A Apple, negociada em torno de 304,52 dólares na segunda-feira, 17 de agosto, tem visto a confiança do mercado crescer em relação ao lançamento de um iPhone dobrável antes do final do ano. Analistas do Bank of America e Morgan Stanley debatem as implicações desse produto para as finanças da empresa.
Ambos os bancos de investimento apontam um cronograma de lançamento similar: um iPhone dobrável junto a um modelo Pro renovado chegará em setembro de 2026. As variantes básicas, Air e de entrada ‘e’ viriam na primeira metade de 2027. Essa sequência afeta o ciclo de receita do dobrável no balanço fiscal de 2026 da Apple.

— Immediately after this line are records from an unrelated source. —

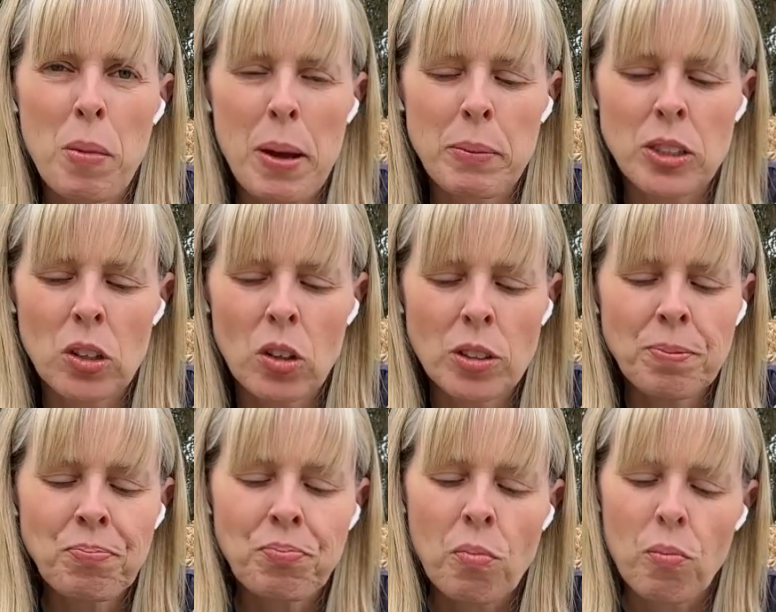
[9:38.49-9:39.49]
Amazon.
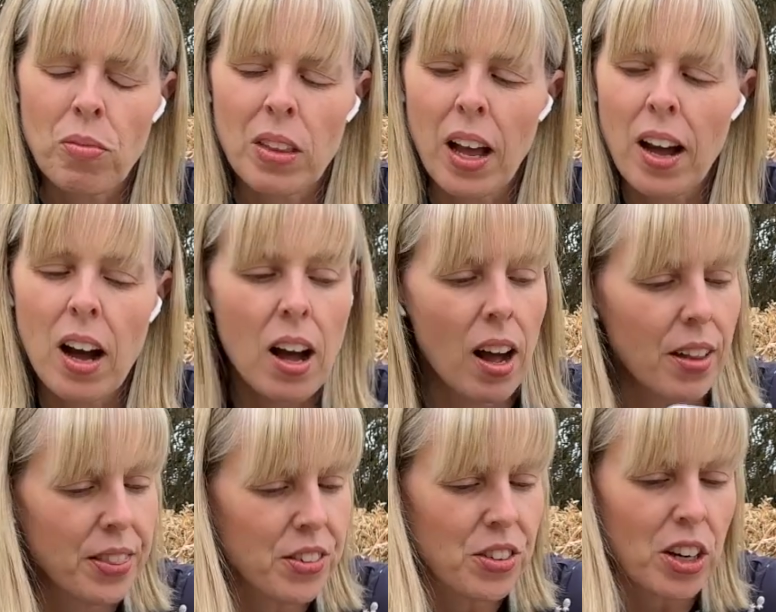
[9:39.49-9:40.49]

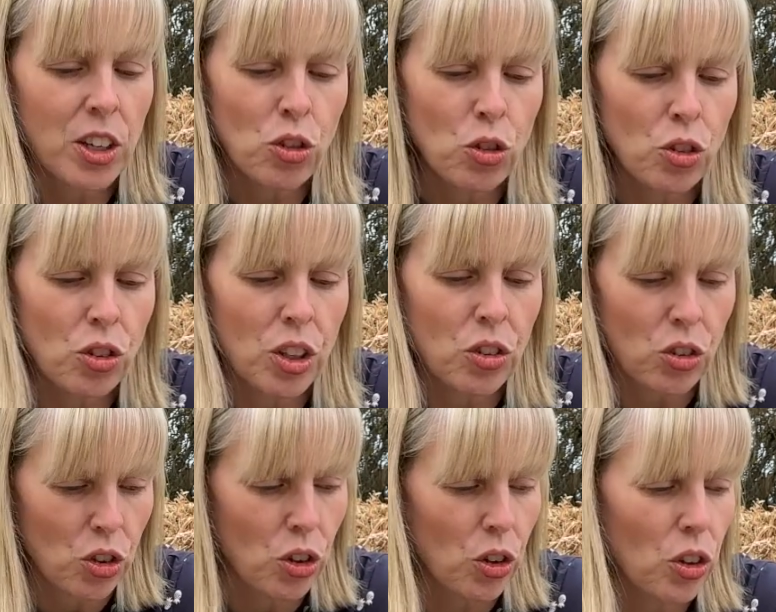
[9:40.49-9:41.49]
There's
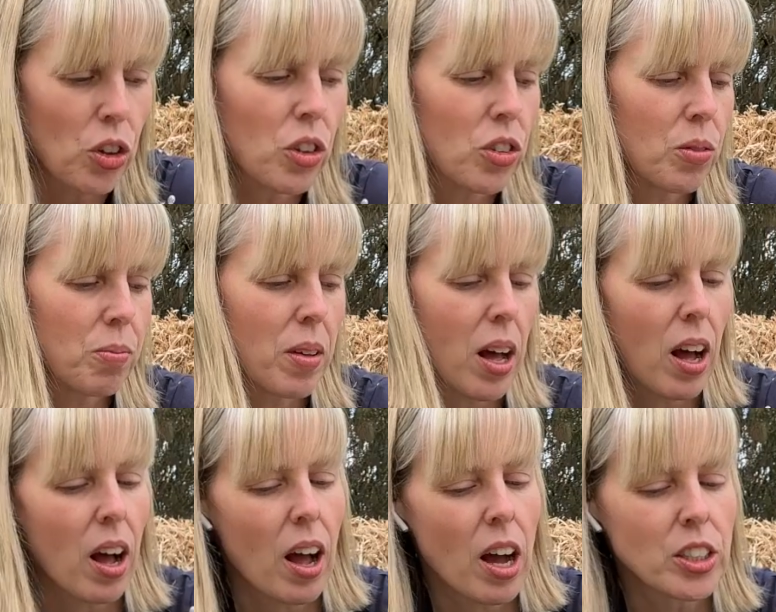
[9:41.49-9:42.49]
2.
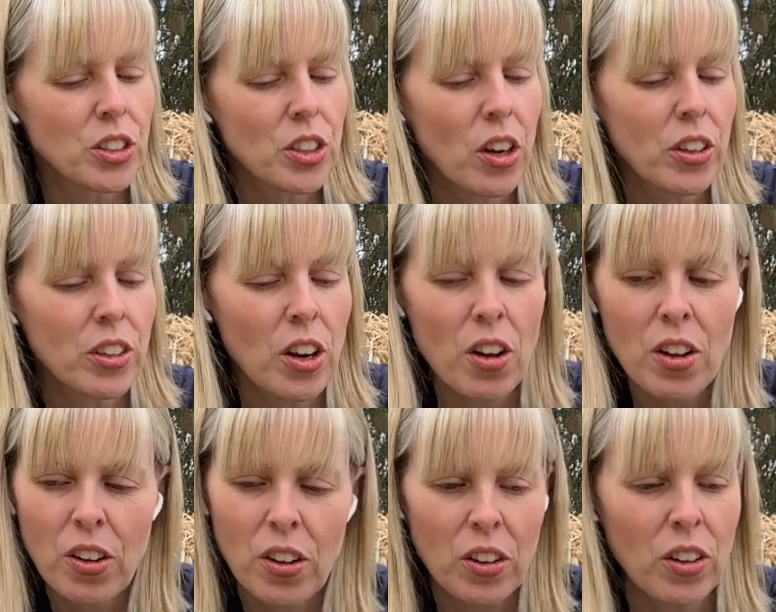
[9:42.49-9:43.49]
I don't know,
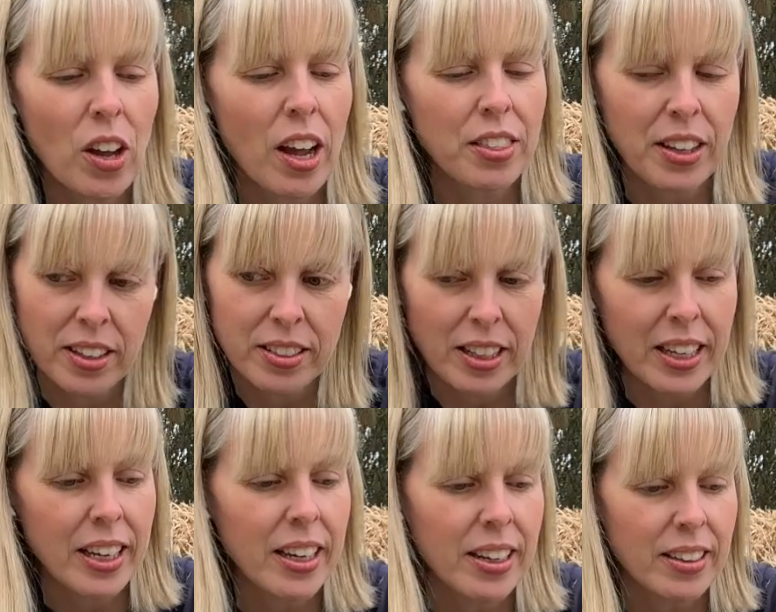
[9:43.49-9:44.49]
I think
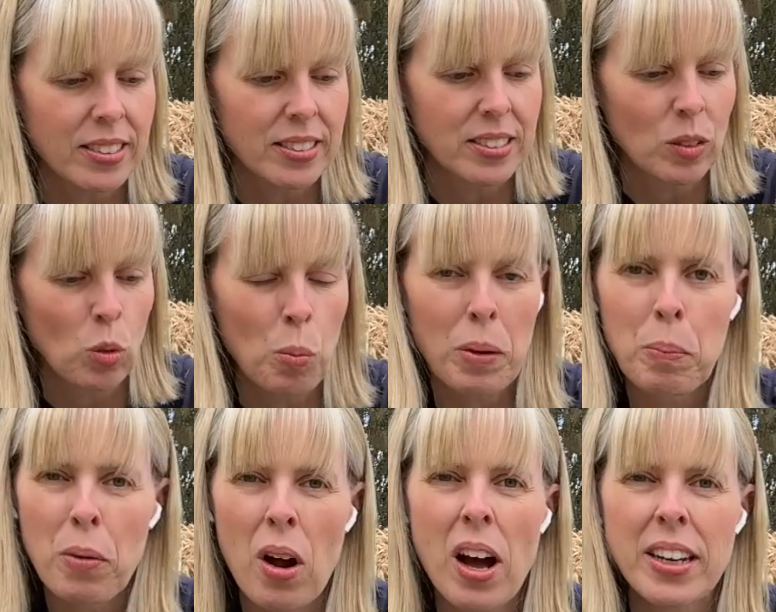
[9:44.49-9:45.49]
these will be
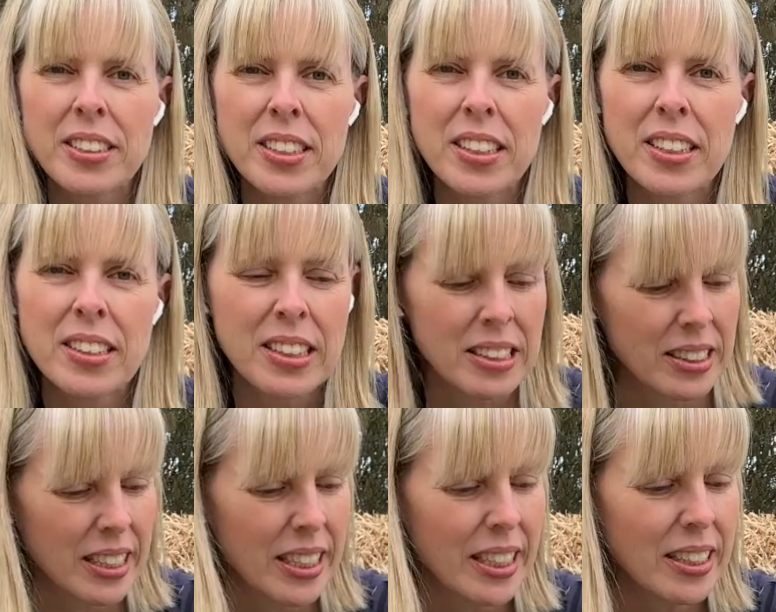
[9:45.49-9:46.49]
brighter than
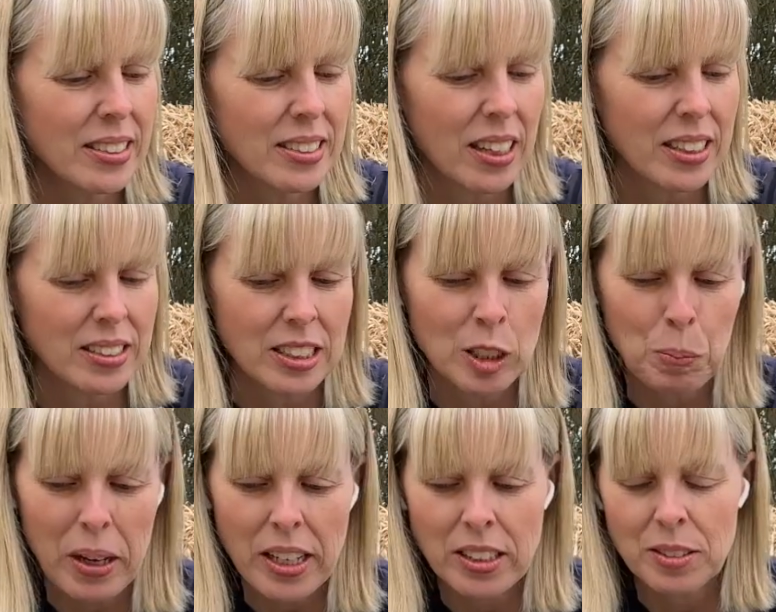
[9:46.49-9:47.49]
these, I
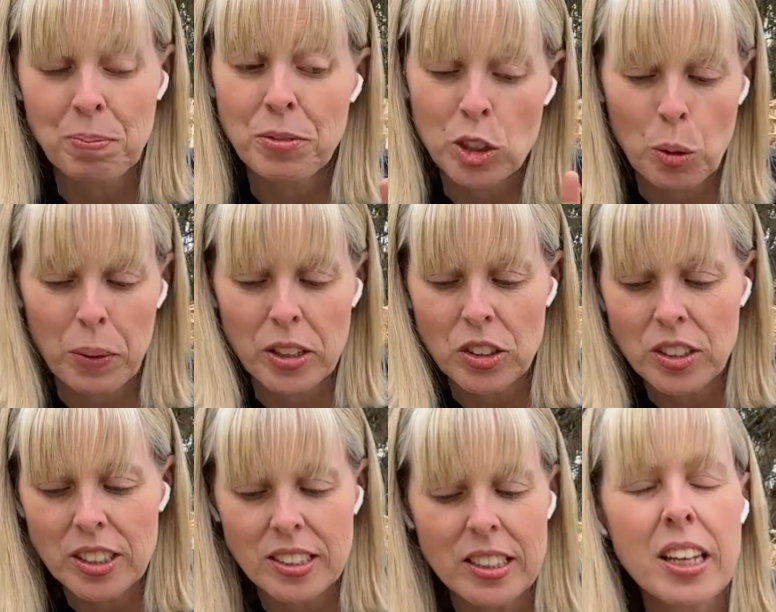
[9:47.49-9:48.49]
suspect. So it'll be interesting
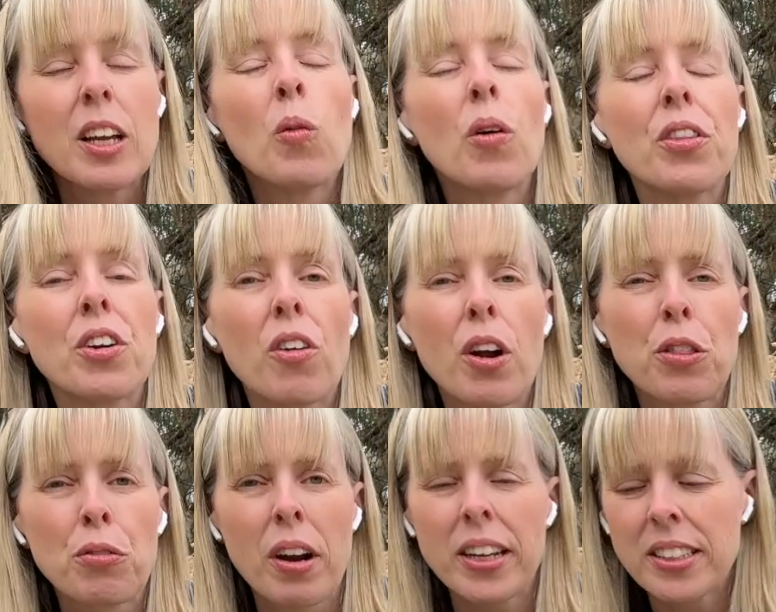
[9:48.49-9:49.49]
to see what the
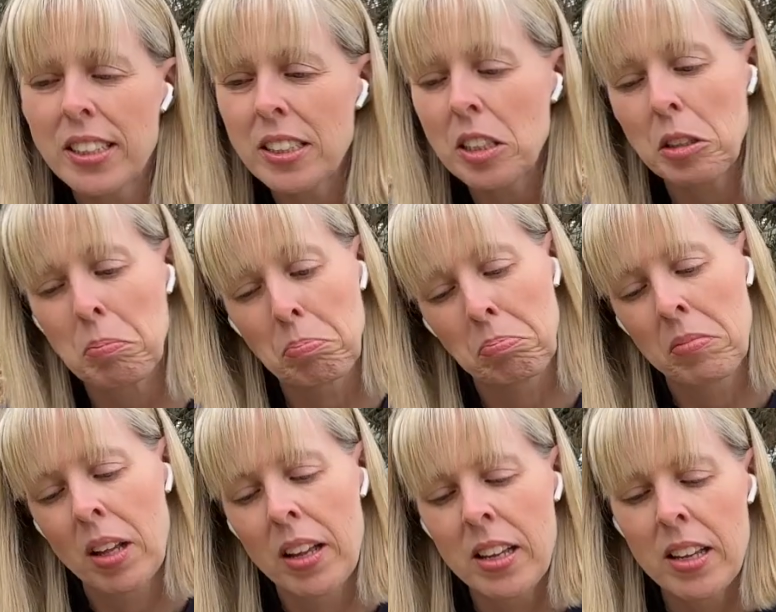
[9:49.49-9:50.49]
growth rate is.
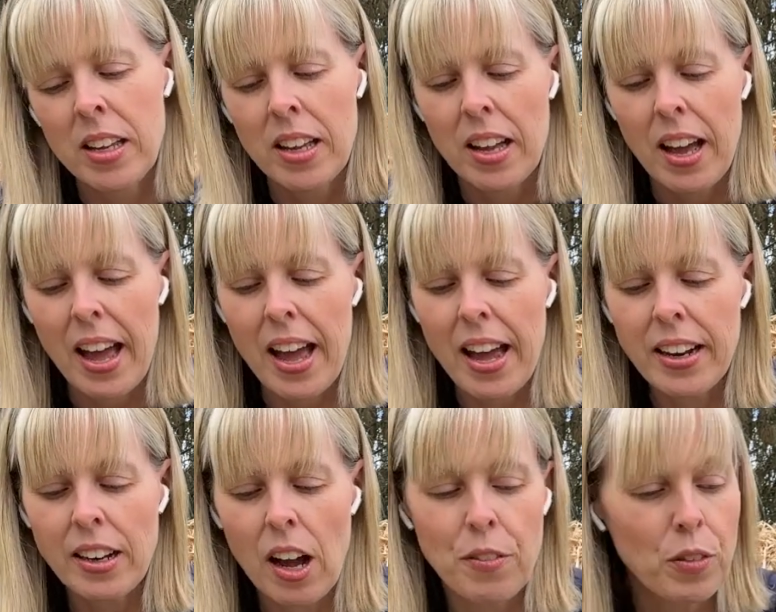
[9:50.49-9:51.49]

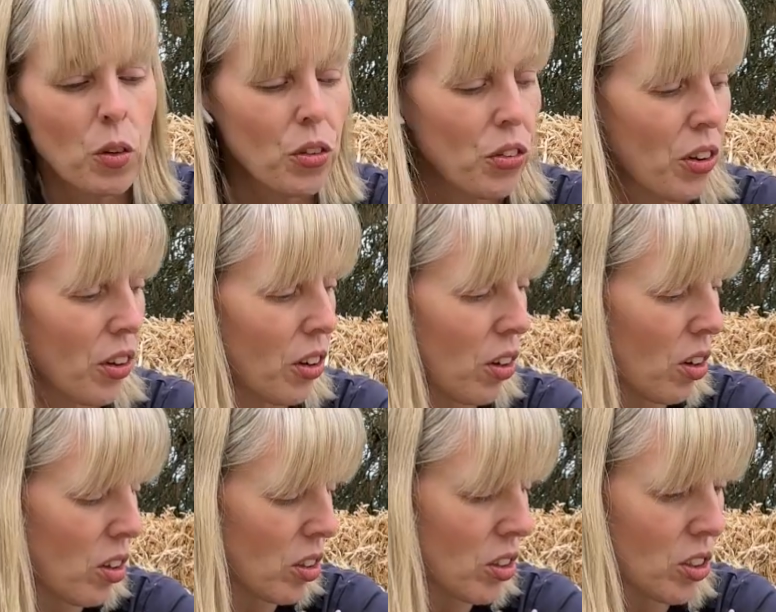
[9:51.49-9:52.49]
And I've also got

O Bank of America foca no impacto das margens. Telas dobráveis exigem componentes mais caros que os painéis OLED padrão, e o banco sinaliza que a margem bruta de uma primeira geração pode pesar na expansão das margens impulsionada por serviços. A Apple registrou margens operacionais fortes em base anualizada.

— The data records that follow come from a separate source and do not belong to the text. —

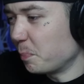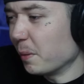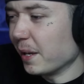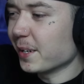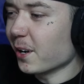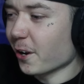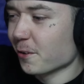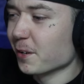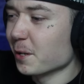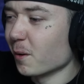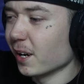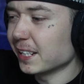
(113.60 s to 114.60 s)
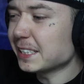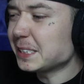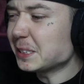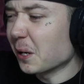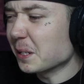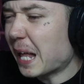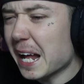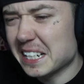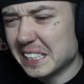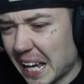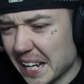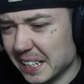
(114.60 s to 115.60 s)
Beacon Rewind, let's start
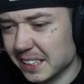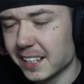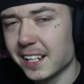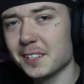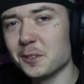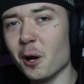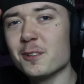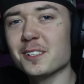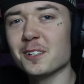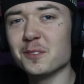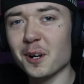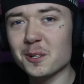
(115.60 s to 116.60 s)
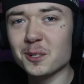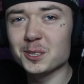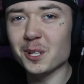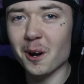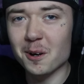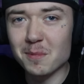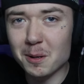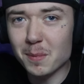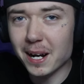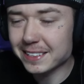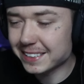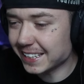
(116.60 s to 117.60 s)
that again. Those are the vocals that I
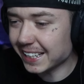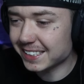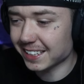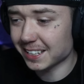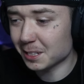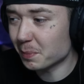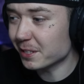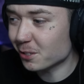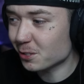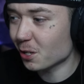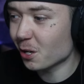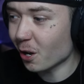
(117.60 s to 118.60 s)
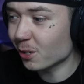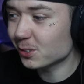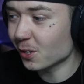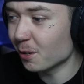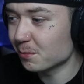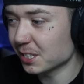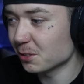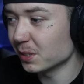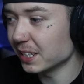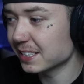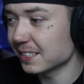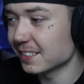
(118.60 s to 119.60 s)
remember. Jesus, it's been such a long time since
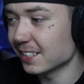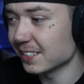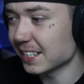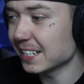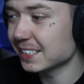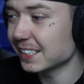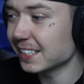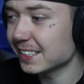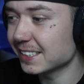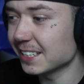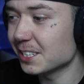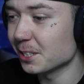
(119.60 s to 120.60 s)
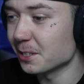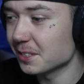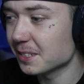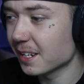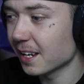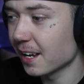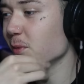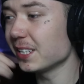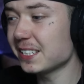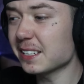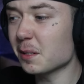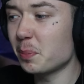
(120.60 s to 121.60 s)
we listened to those AC/DC tunes.
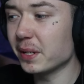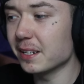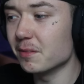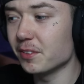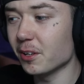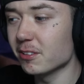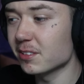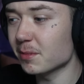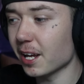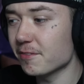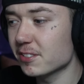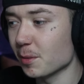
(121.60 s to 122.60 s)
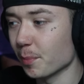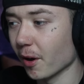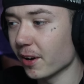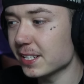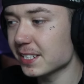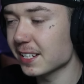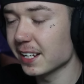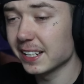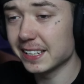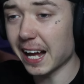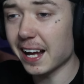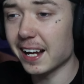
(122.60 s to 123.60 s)
But this has a billion views, I'm not even surprised.
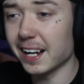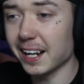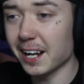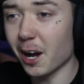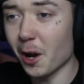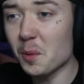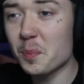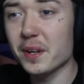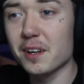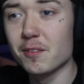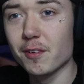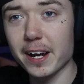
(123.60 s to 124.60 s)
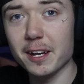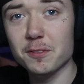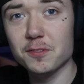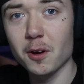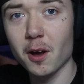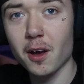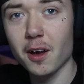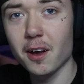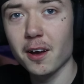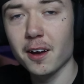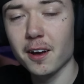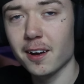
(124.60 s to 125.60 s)
That opening riff,
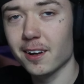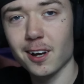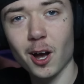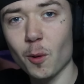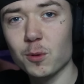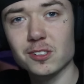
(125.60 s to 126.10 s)
I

Morgan Stanley adota uma perspectiva focada na demanda. A pesquisa da firma aponta crescimento de doze por cento na produção de iPhones em relação ao ano anterior, descrevendo a demanda geral como forte. Um dobrável com preço premium, acima de 1.500 dólares, pode impulsionar clientes de alto valor sem reduzir as vendas dos modelos centrais.
O consenso dos analistas estabelece um preço-alvo de 330,53 dólares, superior em mais de oito por cento ao preço atual. As vendas de iPhones na China cresceram 23% nos primeiros nove semanas de 2026, reduzindo uma das incertezas do mercado.